The
neuronal ceroid-lipofuscinoses, a group of progressive
neurodegenerative diseases in children and in adults, have now been recognized for some 90 years, and the childhood forms represent one of the largest groups of progressive
neurodegenerative diseases in children. Apart from a core group of major clinical forms-the infantile, the late-infantile, the juvenile, and the adult forms--numerous atypical patients afflicted with
neuronal ceroid-lipofuscinosis have now been identified, constituting 10% to 20% of all patients with
neuronal ceroid-lipofuscinosis. These "atypical" patients have, over the past 10 years, prompted the suggestion of 15 atypical variants or minor syndromes, many of them displaying the
lipopigments of classic curvilinear and fingerprint ultrastructure, but others displaying granular osmiophilic deposits. The former
lipopigments contain the subunit C of the mitochondrial
adenosine triphosphate synthase, but
lipopigments of the granular osmiophilic deposits including the classic infantile type Santavuori-Haltia, apparently do not, the latter type exhibiting
sphingolipid activator proteins. The nosologic significance of both the subunit C of the
adenosine triphosphate synthase and the
sphingolipid activator proteins, although they make up a considerable amount of the crude auto-fluorescent
lipopigments in
neuronal ceroid-lipofuscinosis, is still unclear. In spite of numerous pathogenetic principles invoked, such as a defect in lipid peroxidation, abnormalities of
dolichols and
dolichol phosphates, and defects in
protease inhibitors, precise pathogenesis and etiology of the
neuronal ceroid-lipofuscinoses remain elusive. Recent promising molecular genetic studies have, however, revealed the gene for
infantile neuronal ceroid-lipofuscinosis, CLN1, on chromosome 1p32; the gene for
juvenile neuronal ceroid-lipofuscinosis, CLN3, on chromosome 16p12.1-11.2; and the gene for a Finnish variant of
late-infantile neuronal ceroid-lipofuscinosis, CLN5, on chromosome 13q31-32. The genes for classic
late-infantile neuronal ceroid-lipofuscinosis, CLN2, and for
adult neuronal ceroid-lipofuscinosis, CLN4, have not been located, the former having been excluded from chromosomes 1 and 16. However, the gene products of the normal allelic forms have not yet been identified.
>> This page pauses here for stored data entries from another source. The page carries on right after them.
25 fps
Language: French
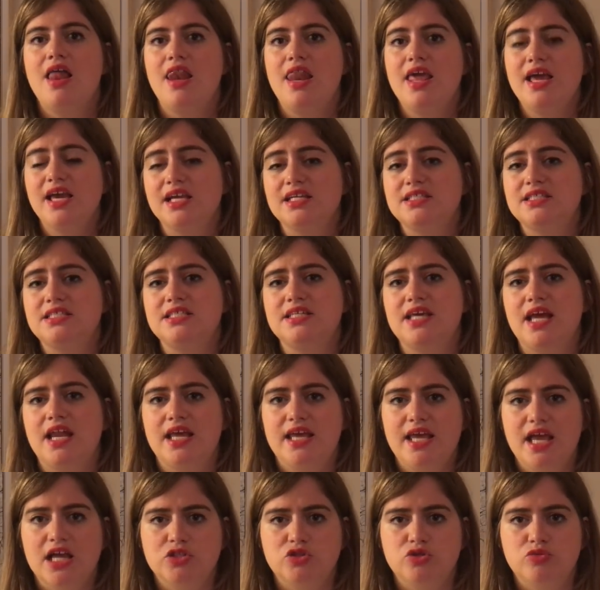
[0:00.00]
les critiques à
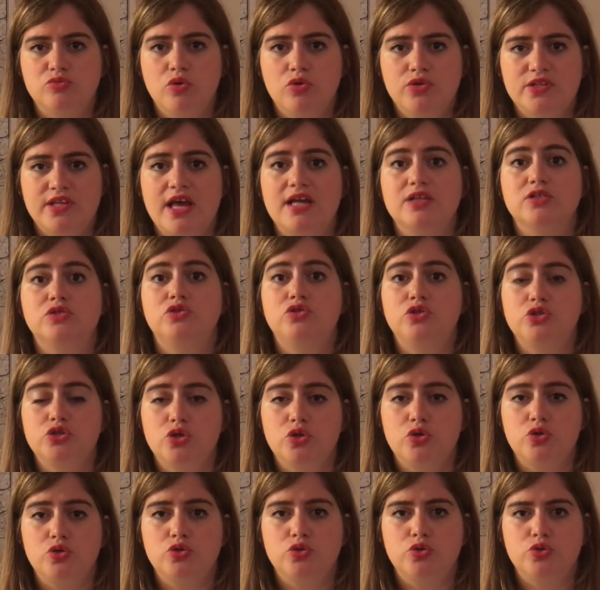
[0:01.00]
l'égard du mandat de
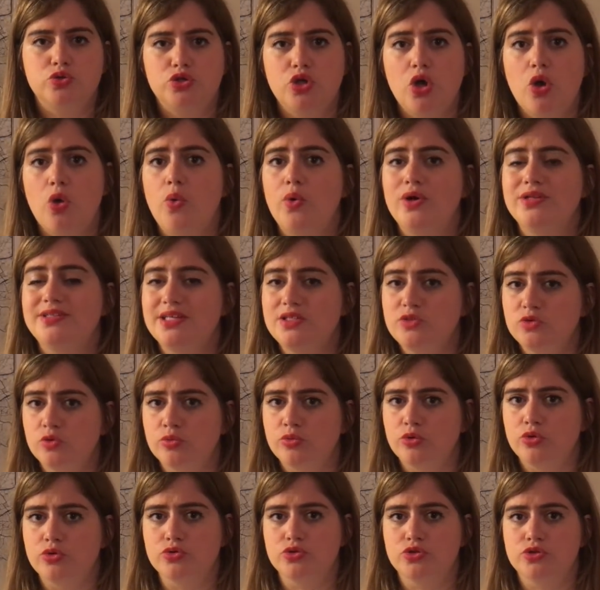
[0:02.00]
Jean-Claude Juncker ont été
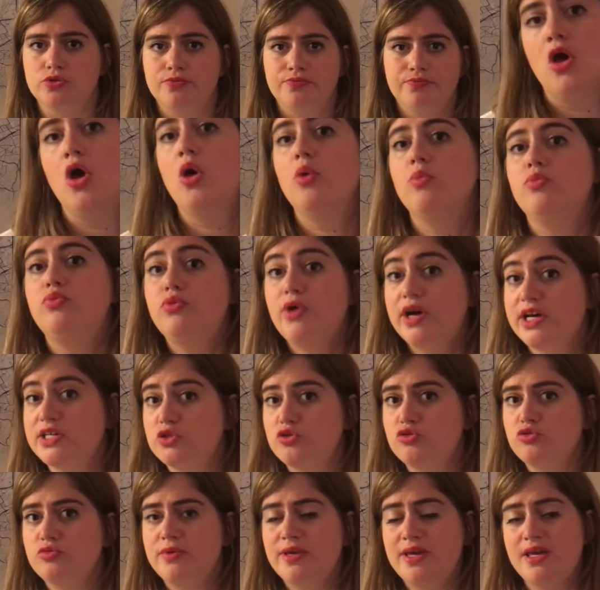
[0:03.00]
nombreuses. Pour
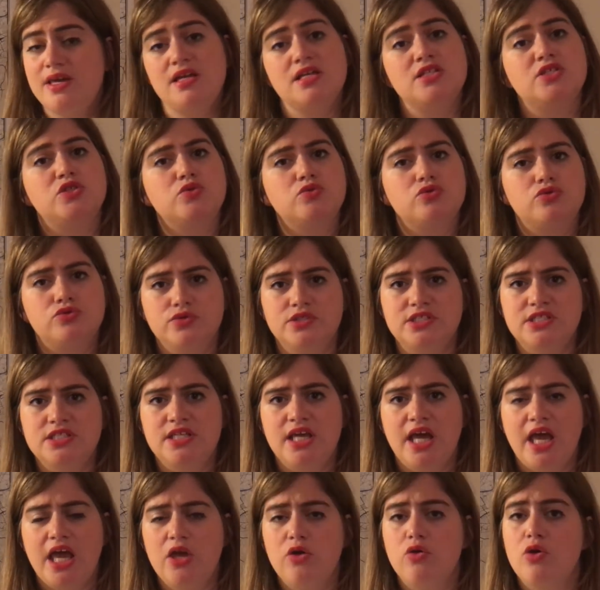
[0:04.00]
résumer, ils ont
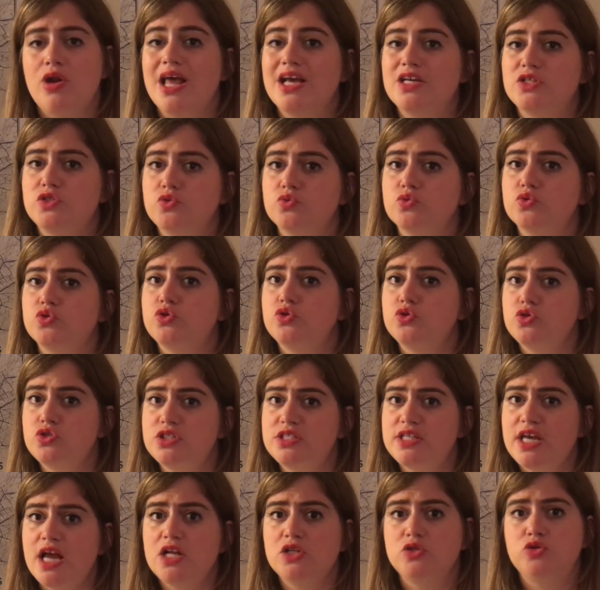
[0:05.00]
considéré que l'action
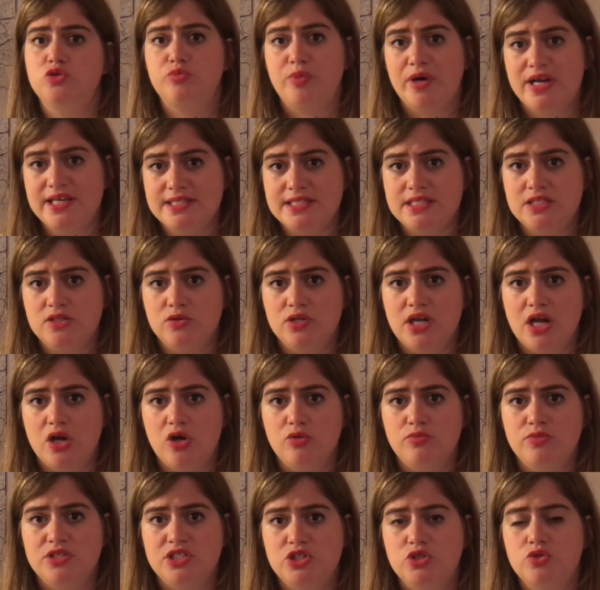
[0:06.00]
sociale du président de la
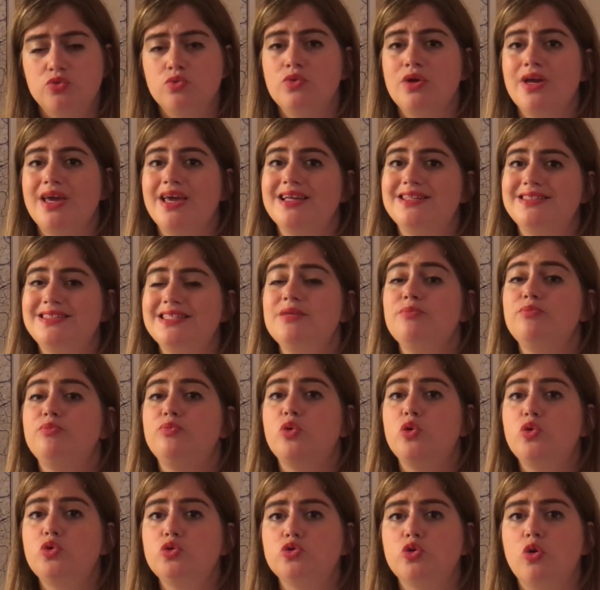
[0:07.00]
Commission était
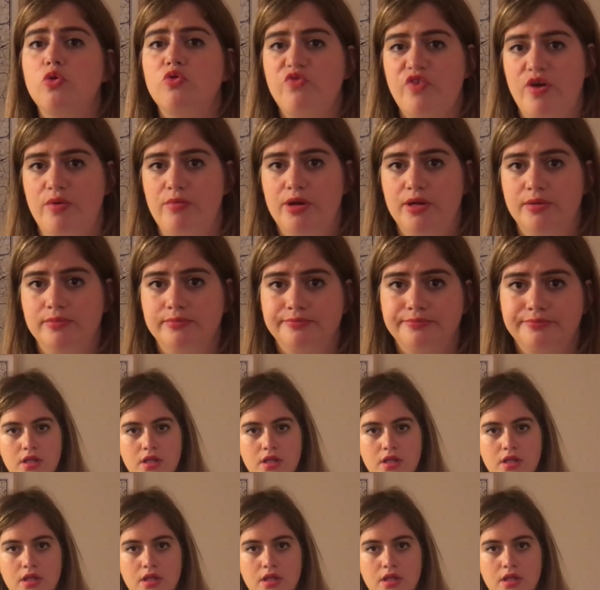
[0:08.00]
beaucoup trop faible.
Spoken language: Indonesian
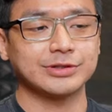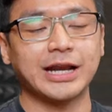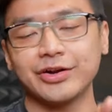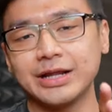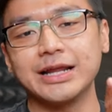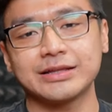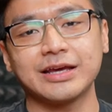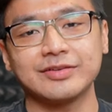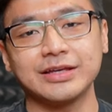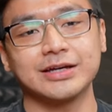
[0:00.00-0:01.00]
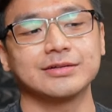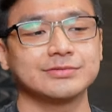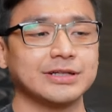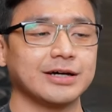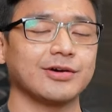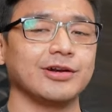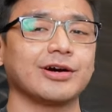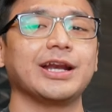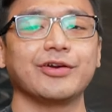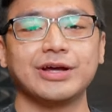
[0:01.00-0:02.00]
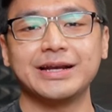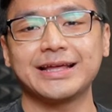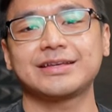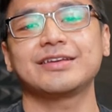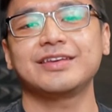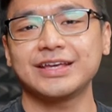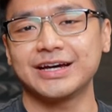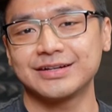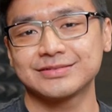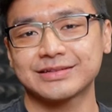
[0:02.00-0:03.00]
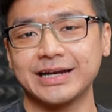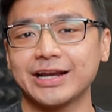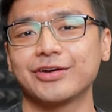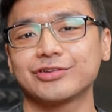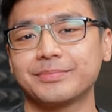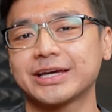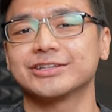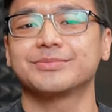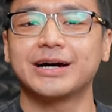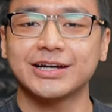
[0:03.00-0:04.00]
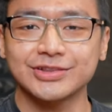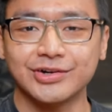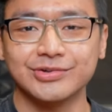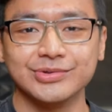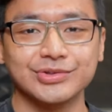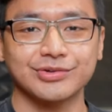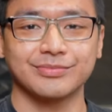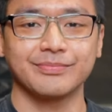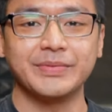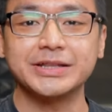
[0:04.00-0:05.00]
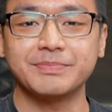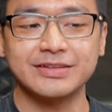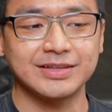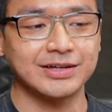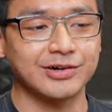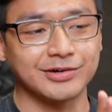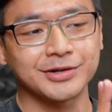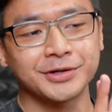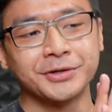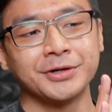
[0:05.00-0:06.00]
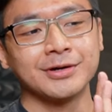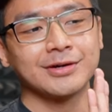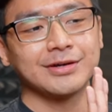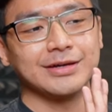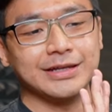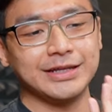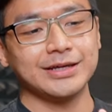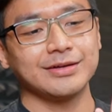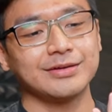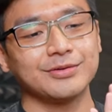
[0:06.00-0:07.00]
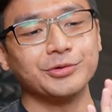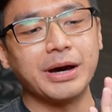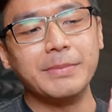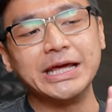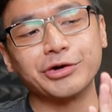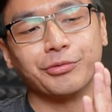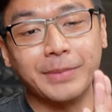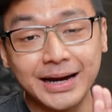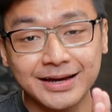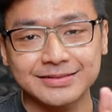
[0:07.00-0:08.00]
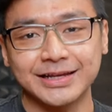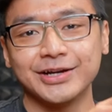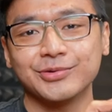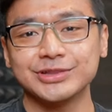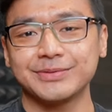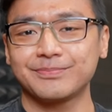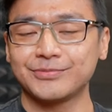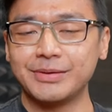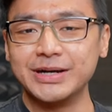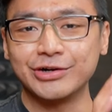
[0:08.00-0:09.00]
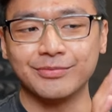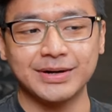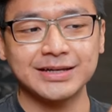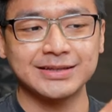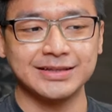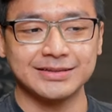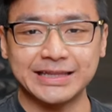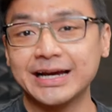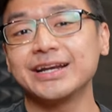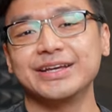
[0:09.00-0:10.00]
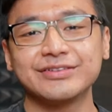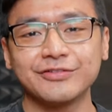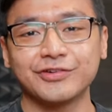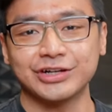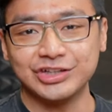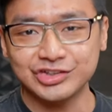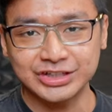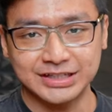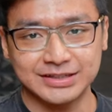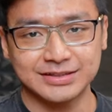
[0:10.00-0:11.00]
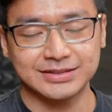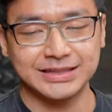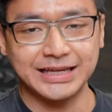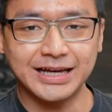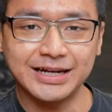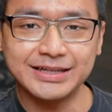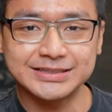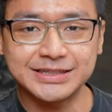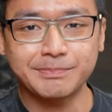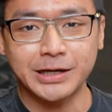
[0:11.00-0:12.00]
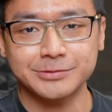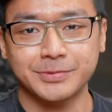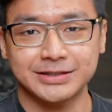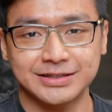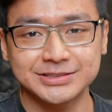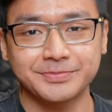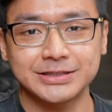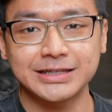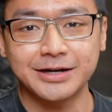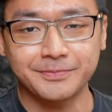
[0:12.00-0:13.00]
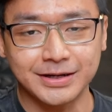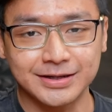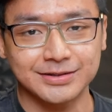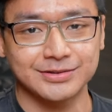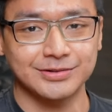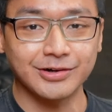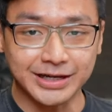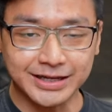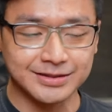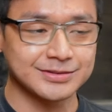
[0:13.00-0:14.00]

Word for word: kalian udah lihat casingnya. Nah, kalau kalian udah lihat casingnya, kalian harusnya makin semangat dong untuk build PC. Oh, ini udah beli rumah, tanda kutip udah beli rumah, tinggal diisi furniturnya, tinggal diisi part-partnya seperti apa. Oke? Okay?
A considerable number of sporadic animal models is now available, largely equivalent to the juvenile and infantile forms of
neuronal ceroid-lipofuscinosis, with those of the English setter and the South Hampshire sheep evaluated best. Recently, several mouse models have been added to this list of autosomal-recessive models, again the one most thoroughly studied being the
motor-neuron disease mouse. Progress has also been made in the prenatal diagnosis of
neuronal ceroid-lipofuscinosis: now the infantile, late-infantile, and juvenile forms can be recognized prenatally by a combined genetic and electron microscopic approach.